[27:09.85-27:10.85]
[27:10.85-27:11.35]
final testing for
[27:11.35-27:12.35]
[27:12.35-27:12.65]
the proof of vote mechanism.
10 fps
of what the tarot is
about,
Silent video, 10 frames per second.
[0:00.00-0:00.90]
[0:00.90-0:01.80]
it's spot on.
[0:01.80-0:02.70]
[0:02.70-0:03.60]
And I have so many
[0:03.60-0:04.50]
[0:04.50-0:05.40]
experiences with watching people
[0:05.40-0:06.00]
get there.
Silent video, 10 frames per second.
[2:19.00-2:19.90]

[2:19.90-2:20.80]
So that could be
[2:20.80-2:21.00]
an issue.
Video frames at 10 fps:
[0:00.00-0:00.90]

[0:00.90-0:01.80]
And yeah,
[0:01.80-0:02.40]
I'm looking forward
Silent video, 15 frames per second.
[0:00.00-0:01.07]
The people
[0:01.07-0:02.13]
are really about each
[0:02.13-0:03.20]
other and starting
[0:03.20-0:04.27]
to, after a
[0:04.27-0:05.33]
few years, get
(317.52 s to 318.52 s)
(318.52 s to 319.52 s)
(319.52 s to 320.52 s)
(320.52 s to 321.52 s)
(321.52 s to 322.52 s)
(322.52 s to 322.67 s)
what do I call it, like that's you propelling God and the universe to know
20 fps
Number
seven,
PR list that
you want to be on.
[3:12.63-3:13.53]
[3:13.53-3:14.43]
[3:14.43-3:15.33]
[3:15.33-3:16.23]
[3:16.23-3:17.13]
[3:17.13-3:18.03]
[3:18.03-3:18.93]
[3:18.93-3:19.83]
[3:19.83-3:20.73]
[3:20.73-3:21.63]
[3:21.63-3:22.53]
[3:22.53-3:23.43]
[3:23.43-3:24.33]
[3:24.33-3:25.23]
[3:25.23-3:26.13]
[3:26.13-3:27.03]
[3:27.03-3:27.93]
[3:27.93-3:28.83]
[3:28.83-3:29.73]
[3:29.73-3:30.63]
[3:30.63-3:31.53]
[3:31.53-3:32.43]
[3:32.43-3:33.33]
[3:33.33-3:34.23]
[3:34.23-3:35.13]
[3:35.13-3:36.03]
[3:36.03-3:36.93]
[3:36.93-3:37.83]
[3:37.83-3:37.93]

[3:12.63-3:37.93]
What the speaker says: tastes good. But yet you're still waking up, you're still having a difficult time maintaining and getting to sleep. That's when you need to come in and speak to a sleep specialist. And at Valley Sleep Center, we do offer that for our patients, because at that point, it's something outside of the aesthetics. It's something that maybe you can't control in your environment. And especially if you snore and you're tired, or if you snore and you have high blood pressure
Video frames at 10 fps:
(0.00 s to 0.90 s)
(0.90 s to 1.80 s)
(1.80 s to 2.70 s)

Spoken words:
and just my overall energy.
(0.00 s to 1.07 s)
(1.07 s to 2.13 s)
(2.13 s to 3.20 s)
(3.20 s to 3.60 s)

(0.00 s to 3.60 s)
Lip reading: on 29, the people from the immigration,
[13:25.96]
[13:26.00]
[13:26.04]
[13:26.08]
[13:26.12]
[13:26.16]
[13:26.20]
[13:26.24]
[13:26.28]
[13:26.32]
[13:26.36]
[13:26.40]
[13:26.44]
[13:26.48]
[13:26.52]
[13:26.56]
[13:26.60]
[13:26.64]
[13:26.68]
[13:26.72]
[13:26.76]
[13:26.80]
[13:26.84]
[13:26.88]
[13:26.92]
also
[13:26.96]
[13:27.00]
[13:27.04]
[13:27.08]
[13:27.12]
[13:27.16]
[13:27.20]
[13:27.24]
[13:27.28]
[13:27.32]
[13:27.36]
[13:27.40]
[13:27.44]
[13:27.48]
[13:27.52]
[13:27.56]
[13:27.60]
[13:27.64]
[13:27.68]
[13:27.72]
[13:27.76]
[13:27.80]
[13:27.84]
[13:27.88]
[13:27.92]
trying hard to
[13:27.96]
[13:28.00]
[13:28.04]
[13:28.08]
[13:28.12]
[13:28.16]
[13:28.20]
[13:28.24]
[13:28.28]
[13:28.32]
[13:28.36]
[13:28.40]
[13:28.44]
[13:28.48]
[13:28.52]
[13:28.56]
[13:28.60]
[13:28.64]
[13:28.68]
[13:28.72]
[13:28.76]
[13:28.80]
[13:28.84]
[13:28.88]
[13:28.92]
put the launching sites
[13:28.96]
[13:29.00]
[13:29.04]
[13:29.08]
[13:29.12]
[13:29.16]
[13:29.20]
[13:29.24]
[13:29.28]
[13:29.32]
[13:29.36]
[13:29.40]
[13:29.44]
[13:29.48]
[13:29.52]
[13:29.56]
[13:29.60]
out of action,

▶ _Assignment_: Reproduce, exactly and without additions, the run of lines from the start of the listing above to the line bearing "[3:12.63-3:37.93]", inclusive.

▶ _Solution for this exercise_:
[27:09.85-27:10.85]
[27:10.85-27:11.35]
final testing for
[27:11.35-27:12.35]
[27:12.35-27:12.65]
the proof of vote mechanism.
10 fps
of what the tarot is
about,
Silent video, 10 frames per second.
[0:00.00-0:00.90]
[0:00.90-0:01.80]
it's spot on.
[0:01.80-0:02.70]
[0:02.70-0:03.60]
And I have so many
[0:03.60-0:04.50]
[0:04.50-0:05.40]
experiences with watching people
[0:05.40-0:06.00]
get there.
Silent video, 10 frames per second.
[2:19.00-2:19.90]

[2:19.90-2:20.80]
So that could be
[2:20.80-2:21.00]
an issue.
Video frames at 10 fps:
[0:00.00-0:00.90]

[0:00.90-0:01.80]
And yeah,
[0:01.80-0:02.40]
I'm looking forward
Silent video, 15 frames per second.
[0:00.00-0:01.07]
The people
[0:01.07-0:02.13]
are really about each
[0:02.13-0:03.20]
other and starting
[0:03.20-0:04.27]
to, after a
[0:04.27-0:05.33]
few years, get
(317.52 s to 318.52 s)
(318.52 s to 319.52 s)
(319.52 s to 320.52 s)
(320.52 s to 321.52 s)
(321.52 s to 322.52 s)
(322.52 s to 322.67 s)
what do I call it, like that's you propelling God and the universe to know
20 fps
Number
seven,
PR list that
you want to be on.
[3:12.63-3:13.53]
[3:13.53-3:14.43]
[3:14.43-3:15.33]
[3:15.33-3:16.23]
[3:16.23-3:17.13]
[3:17.13-3:18.03]
[3:18.03-3:18.93]
[3:18.93-3:19.83]
[3:19.83-3:20.73]
[3:20.73-3:21.63]
[3:21.63-3:22.53]
[3:22.53-3:23.43]
[3:23.43-3:24.33]
[3:24.33-3:25.23]
[3:25.23-3:26.13]
[3:26.13-3:27.03]
[3:27.03-3:27.93]
[3:27.93-3:28.83]
[3:28.83-3:29.73]
[3:29.73-3:30.63]
[3:30.63-3:31.53]
[3:31.53-3:32.43]
[3:32.43-3:33.33]
[3:33.33-3:34.23]
[3:34.23-3:35.13]
[3:35.13-3:36.03]
[3:36.03-3:36.93]
[3:36.93-3:37.83]
[3:37.83-3:37.93]

[3:12.63-3:37.93]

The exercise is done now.